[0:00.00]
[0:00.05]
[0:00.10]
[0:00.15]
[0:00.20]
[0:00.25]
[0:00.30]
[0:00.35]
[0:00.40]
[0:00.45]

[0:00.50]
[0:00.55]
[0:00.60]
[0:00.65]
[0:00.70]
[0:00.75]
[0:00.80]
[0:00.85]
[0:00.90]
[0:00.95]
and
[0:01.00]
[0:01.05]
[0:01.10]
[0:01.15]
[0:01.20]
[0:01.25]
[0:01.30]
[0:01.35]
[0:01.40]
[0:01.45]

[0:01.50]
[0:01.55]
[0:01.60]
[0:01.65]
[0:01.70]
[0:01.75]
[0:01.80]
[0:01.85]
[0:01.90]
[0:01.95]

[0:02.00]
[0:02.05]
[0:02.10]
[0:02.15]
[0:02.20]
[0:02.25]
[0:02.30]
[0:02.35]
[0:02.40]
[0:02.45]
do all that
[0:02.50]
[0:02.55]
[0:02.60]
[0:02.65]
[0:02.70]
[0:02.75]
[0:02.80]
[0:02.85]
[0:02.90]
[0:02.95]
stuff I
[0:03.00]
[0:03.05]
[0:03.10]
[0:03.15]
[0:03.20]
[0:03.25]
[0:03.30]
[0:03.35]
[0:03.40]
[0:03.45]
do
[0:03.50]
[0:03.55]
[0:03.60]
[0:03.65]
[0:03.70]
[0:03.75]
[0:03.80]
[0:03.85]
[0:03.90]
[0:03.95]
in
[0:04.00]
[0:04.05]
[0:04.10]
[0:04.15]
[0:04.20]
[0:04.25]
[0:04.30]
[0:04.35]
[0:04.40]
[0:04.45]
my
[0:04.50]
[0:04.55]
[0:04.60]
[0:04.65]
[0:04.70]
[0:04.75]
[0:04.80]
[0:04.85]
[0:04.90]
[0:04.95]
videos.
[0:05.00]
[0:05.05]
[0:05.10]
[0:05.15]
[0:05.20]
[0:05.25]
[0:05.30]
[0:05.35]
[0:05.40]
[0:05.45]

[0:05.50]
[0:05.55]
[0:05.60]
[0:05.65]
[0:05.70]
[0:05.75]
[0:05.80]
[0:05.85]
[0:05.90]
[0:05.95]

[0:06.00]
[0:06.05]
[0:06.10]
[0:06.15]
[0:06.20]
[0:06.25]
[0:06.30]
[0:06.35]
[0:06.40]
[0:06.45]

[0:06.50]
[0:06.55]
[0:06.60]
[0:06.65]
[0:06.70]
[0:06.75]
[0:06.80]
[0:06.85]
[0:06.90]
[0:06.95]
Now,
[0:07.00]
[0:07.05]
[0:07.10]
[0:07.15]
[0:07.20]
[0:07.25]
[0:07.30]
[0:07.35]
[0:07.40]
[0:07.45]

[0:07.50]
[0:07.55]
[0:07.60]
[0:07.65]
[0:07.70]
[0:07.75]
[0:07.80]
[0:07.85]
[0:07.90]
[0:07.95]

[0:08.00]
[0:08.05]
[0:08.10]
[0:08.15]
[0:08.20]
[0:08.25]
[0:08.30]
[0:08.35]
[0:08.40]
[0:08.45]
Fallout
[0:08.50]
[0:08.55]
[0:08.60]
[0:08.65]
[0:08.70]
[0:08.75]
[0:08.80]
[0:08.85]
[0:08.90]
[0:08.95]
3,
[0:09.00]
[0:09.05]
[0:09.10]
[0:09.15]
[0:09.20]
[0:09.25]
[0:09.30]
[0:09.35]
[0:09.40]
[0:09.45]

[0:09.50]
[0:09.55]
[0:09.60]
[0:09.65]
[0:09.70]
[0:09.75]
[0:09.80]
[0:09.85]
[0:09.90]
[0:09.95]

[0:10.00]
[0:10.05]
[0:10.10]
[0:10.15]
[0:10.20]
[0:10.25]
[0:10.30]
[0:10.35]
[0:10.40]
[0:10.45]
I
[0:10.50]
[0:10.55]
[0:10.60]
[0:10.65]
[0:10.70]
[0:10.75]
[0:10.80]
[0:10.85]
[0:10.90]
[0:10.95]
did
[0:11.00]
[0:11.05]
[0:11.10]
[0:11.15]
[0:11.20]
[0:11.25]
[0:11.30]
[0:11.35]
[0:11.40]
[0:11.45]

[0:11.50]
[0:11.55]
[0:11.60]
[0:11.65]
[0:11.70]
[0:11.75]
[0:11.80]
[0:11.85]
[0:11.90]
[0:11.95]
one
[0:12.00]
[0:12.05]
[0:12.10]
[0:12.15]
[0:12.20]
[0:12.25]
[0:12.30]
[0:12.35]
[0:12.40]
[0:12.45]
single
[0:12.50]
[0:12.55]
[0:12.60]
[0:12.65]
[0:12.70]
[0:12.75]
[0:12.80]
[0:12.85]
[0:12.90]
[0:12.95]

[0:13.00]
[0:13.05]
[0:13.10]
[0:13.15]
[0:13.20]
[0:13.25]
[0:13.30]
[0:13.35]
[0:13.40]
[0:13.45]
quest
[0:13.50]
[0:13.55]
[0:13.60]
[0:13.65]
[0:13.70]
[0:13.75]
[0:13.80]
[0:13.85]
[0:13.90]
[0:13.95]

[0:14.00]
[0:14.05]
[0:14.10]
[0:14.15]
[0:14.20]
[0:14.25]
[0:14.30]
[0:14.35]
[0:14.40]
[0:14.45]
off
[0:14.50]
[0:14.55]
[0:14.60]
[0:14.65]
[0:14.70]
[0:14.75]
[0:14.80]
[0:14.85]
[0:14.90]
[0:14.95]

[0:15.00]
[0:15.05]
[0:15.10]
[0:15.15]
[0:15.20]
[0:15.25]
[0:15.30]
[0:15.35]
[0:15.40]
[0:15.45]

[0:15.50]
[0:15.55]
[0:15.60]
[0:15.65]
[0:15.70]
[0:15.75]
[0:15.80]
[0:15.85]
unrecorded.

· · · ·

Task to carry out: Print the data above exactly.

Exercise answer:
[0:00.00]
[0:00.05]
[0:00.10]
[0:00.15]
[0:00.20]
[0:00.25]
[0:00.30]
[0:00.35]
[0:00.40]
[0:00.45]

[0:00.50]
[0:00.55]
[0:00.60]
[0:00.65]
[0:00.70]
[0:00.75]
[0:00.80]
[0:00.85]
[0:00.90]
[0:00.95]
and
[0:01.00]
[0:01.05]
[0:01.10]
[0:01.15]
[0:01.20]
[0:01.25]
[0:01.30]
[0:01.35]
[0:01.40]
[0:01.45]

[0:01.50]
[0:01.55]
[0:01.60]
[0:01.65]
[0:01.70]
[0:01.75]
[0:01.80]
[0:01.85]
[0:01.90]
[0:01.95]

[0:02.00]
[0:02.05]
[0:02.10]
[0:02.15]
[0:02.20]
[0:02.25]
[0:02.30]
[0:02.35]
[0:02.40]
[0:02.45]
do all that
[0:02.50]
[0:02.55]
[0:02.60]
[0:02.65]
[0:02.70]
[0:02.75]
[0:02.80]
[0:02.85]
[0:02.90]
[0:02.95]
stuff I
[0:03.00]
[0:03.05]
[0:03.10]
[0:03.15]
[0:03.20]
[0:03.25]
[0:03.30]
[0:03.35]
[0:03.40]
[0:03.45]
do
[0:03.50]
[0:03.55]
[0:03.60]
[0:03.65]
[0:03.70]
[0:03.75]
[0:03.80]
[0:03.85]
[0:03.90]
[0:03.95]
in
[0:04.00]
[0:04.05]
[0:04.10]
[0:04.15]
[0:04.20]
[0:04.25]
[0:04.30]
[0:04.35]
[0:04.40]
[0:04.45]
my
[0:04.50]
[0:04.55]
[0:04.60]
[0:04.65]
[0:04.70]
[0:04.75]
[0:04.80]
[0:04.85]
[0:04.90]
[0:04.95]
videos.
[0:05.00]
[0:05.05]
[0:05.10]
[0:05.15]
[0:05.20]
[0:05.25]
[0:05.30]
[0:05.35]
[0:05.40]
[0:05.45]

[0:05.50]
[0:05.55]
[0:05.60]
[0:05.65]
[0:05.70]
[0:05.75]
[0:05.80]
[0:05.85]
[0:05.90]
[0:05.95]

[0:06.00]
[0:06.05]
[0:06.10]
[0:06.15]
[0:06.20]
[0:06.25]
[0:06.30]
[0:06.35]
[0:06.40]
[0:06.45]

[0:06.50]
[0:06.55]
[0:06.60]
[0:06.65]
[0:06.70]
[0:06.75]
[0:06.80]
[0:06.85]
[0:06.90]
[0:06.95]
Now,
[0:07.00]
[0:07.05]
[0:07.10]
[0:07.15]
[0:07.20]
[0:07.25]
[0:07.30]
[0:07.35]
[0:07.40]
[0:07.45]

[0:07.50]
[0:07.55]
[0:07.60]
[0:07.65]
[0:07.70]
[0:07.75]
[0:07.80]
[0:07.85]
[0:07.90]
[0:07.95]

[0:08.00]
[0:08.05]
[0:08.10]
[0:08.15]
[0:08.20]
[0:08.25]
[0:08.30]
[0:08.35]
[0:08.40]
[0:08.45]
Fallout
[0:08.50]
[0:08.55]
[0:08.60]
[0:08.65]
[0:08.70]
[0:08.75]
[0:08.80]
[0:08.85]
[0:08.90]
[0:08.95]
3,
[0:09.00]
[0:09.05]
[0:09.10]
[0:09.15]
[0:09.20]
[0:09.25]
[0:09.30]
[0:09.35]
[0:09.40]
[0:09.45]

[0:09.50]
[0:09.55]
[0:09.60]
[0:09.65]
[0:09.70]
[0:09.75]
[0:09.80]
[0:09.85]
[0:09.90]
[0:09.95]

[0:10.00]
[0:10.05]
[0:10.10]
[0:10.15]
[0:10.20]
[0:10.25]
[0:10.30]
[0:10.35]
[0:10.40]
[0:10.45]
I
[0:10.50]
[0:10.55]
[0:10.60]
[0:10.65]
[0:10.70]
[0:10.75]
[0:10.80]
[0:10.85]
[0:10.90]
[0:10.95]
did
[0:11.00]
[0:11.05]
[0:11.10]
[0:11.15]
[0:11.20]
[0:11.25]
[0:11.30]
[0:11.35]
[0:11.40]
[0:11.45]

[0:11.50]
[0:11.55]
[0:11.60]
[0:11.65]
[0:11.70]
[0:11.75]
[0:11.80]
[0:11.85]
[0:11.90]
[0:11.95]
one
[0:12.00]
[0:12.05]
[0:12.10]
[0:12.15]
[0:12.20]
[0:12.25]
[0:12.30]
[0:12.35]
[0:12.40]
[0:12.45]
single
[0:12.50]
[0:12.55]
[0:12.60]
[0:12.65]
[0:12.70]
[0:12.75]
[0:12.80]
[0:12.85]
[0:12.90]
[0:12.95]

[0:13.00]
[0:13.05]
[0:13.10]
[0:13.15]
[0:13.20]
[0:13.25]
[0:13.30]
[0:13.35]
[0:13.40]
[0:13.45]
quest
[0:13.50]
[0:13.55]
[0:13.60]
[0:13.65]
[0:13.70]
[0:13.75]
[0:13.80]
[0:13.85]
[0:13.90]
[0:13.95]

[0:14.00]
[0:14.05]
[0:14.10]
[0:14.15]
[0:14.20]
[0:14.25]
[0:14.30]
[0:14.35]
[0:14.40]
[0:14.45]
off
[0:14.50]
[0:14.55]
[0:14.60]
[0:14.65]
[0:14.70]
[0:14.75]
[0:14.80]
[0:14.85]
[0:14.90]
[0:14.95]

[0:15.00]
[0:15.05]
[0:15.10]
[0:15.15]
[0:15.20]
[0:15.25]
[0:15.30]
[0:15.35]
[0:15.40]
[0:15.45]

[0:15.50]
[0:15.55]
[0:15.60]
[0:15.65]
[0:15.70]
[0:15.75]
[0:15.80]
[0:15.85]
unrecorded.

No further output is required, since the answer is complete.